Blood Orange - Cupid Deluxe


7,5/10
Domino, 2013

Mesmo tendo tido um papel nada despiciendo na cena musical britânica dos últimos anos, sobretudo em razão dos serviços de escrita prestados a gente como Chemical Brothers, Basement Jaxx ou Florence and the Machine, Devonté Hynes não granjeou ainda a afirmação a título próprio que muitos lhe antecipavam há anos. Apesar disso, a assinatura dele tem revelado impressionante ubiquidade, seja em bandas-sonoras, seja em livros ou seja nas (mais habituais) colaborações com artistas de reconhecido calibre mediático. A título de exemplo, fez recentemente furor a confissão pública, no Twitter, de que nenhuma das suas criações para o disco de Britney Spears (a lançar nos próximos dias) faria parte do alinhamento final. Seja como for, com o heterónimo indie-pop Lightspeed Champion em hibernação há sensivelmente três anos, Hynes deitou mãos à continuidade do seu alterego mais new wave/soul/funk, de que não havia novidades desde o debute discográfico, no Verão de 2011.
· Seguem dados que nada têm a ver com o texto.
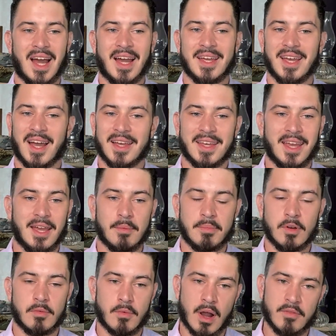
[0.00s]
I can't
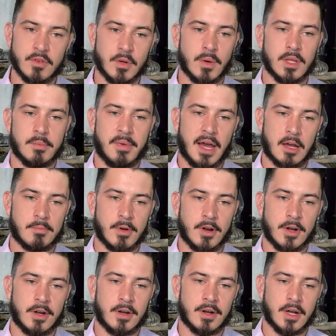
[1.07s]
put revenue on the back
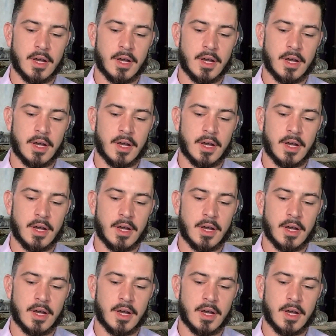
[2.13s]
burner.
Da sua escrita, sempre se soube ser um reflexo humanista e relativamente cru de experiências pessoais em que o denominador comum é a angústia de um desfavorecido, de alguém que era frequentemente maltratado na escola e que cresceu envolto na desigualdade social e no lado mau da vida. Não surpreende, portanto, que este Cupid Deluxe se dimensione em volta desses princípios de consciência social e verse o submundo dos desalojados dos subúrbios de Nova Iorque, mormente o fenómeno crescente da prostituição gay e transgénero.

Tecnicamente, o álbum não se limita a recalcar as pisadas do antecessor Coastal Grooves, indo mais longe no privilégio das  electrónicas enquanto matéria soul/funk. Claro que essa investida abre a paleta a orientações de várias escolas, perdendo-se um pouco o norte estético do registo. A despeito disso, a profusão de contributos vocais e técnicos introduz uma dinâmica interessante. Do elenco fazem parte David Longstreth (Dirty Projectors), Adam Bainbridge (Kindness), Mike Volpe (produtor que assina como Clams Casino), o rapper Despot, Samantha Urbani (Friends), Skepta, Caroline Polachek (Chairlift), entre outros. Muita gente, como conviria a uma mente aberta (e ecléctica) como a de Hynes. E, bem vistas as coisas, a aparente vagueza do disco não é sinónimo de desleixo, nem sequer de falta de rumo. Nesta viagem de Cupid Deluxe não é sequer o destino que importa; o trajecto, esse sim, mesmo que vacilante, é a recompensa. Vale a pena fazer trinta por uma linha para chegar a boas canções pop.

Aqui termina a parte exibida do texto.